## Problem details
When the line containing "Language: French" appears in the data below, begin copying there and stop only after the line containing "Transcript, with fillers: Là, on, va".

## Materials provided

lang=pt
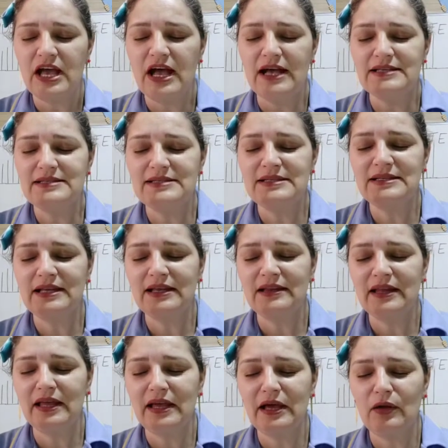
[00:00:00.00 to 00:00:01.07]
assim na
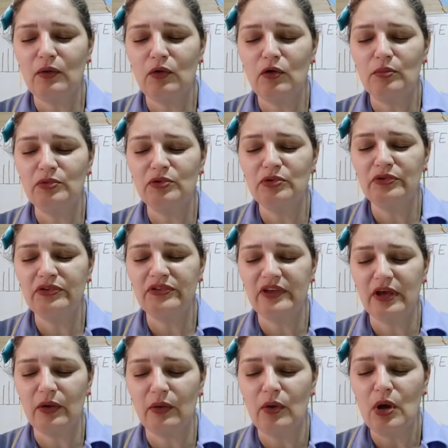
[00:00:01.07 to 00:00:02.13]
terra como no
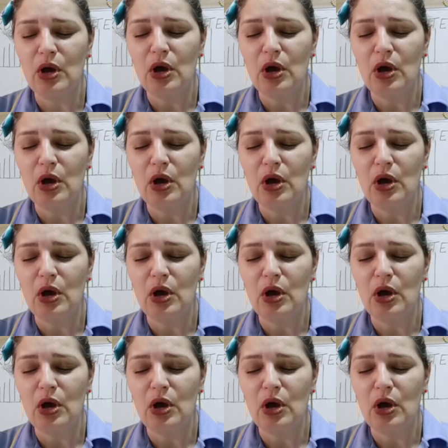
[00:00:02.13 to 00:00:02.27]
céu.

* * *

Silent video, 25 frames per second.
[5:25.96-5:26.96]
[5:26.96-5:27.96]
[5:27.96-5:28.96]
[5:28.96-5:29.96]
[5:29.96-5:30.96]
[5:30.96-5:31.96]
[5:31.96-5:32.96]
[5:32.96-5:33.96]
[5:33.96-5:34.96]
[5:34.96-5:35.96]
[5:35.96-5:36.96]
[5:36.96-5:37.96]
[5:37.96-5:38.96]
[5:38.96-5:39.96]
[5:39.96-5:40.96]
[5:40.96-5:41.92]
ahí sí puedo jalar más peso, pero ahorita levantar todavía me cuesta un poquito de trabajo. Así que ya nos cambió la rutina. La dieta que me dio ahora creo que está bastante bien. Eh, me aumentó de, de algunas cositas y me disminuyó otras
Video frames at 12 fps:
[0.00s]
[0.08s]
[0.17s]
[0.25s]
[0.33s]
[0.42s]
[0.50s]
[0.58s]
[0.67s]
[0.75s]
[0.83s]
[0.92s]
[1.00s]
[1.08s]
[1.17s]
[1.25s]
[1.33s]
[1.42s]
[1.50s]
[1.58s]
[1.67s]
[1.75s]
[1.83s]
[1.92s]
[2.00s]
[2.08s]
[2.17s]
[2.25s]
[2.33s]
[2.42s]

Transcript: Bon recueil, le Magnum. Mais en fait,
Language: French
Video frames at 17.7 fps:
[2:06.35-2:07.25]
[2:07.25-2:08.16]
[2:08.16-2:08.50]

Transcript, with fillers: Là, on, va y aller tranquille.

## Worked solution
Language: French
Video frames at 17.7 fps:
[2:06.35-2:07.25]
[2:07.25-2:08.16]
[2:08.16-2:08.50]

Transcript, with fillers: Là, on, va y aller tranquille.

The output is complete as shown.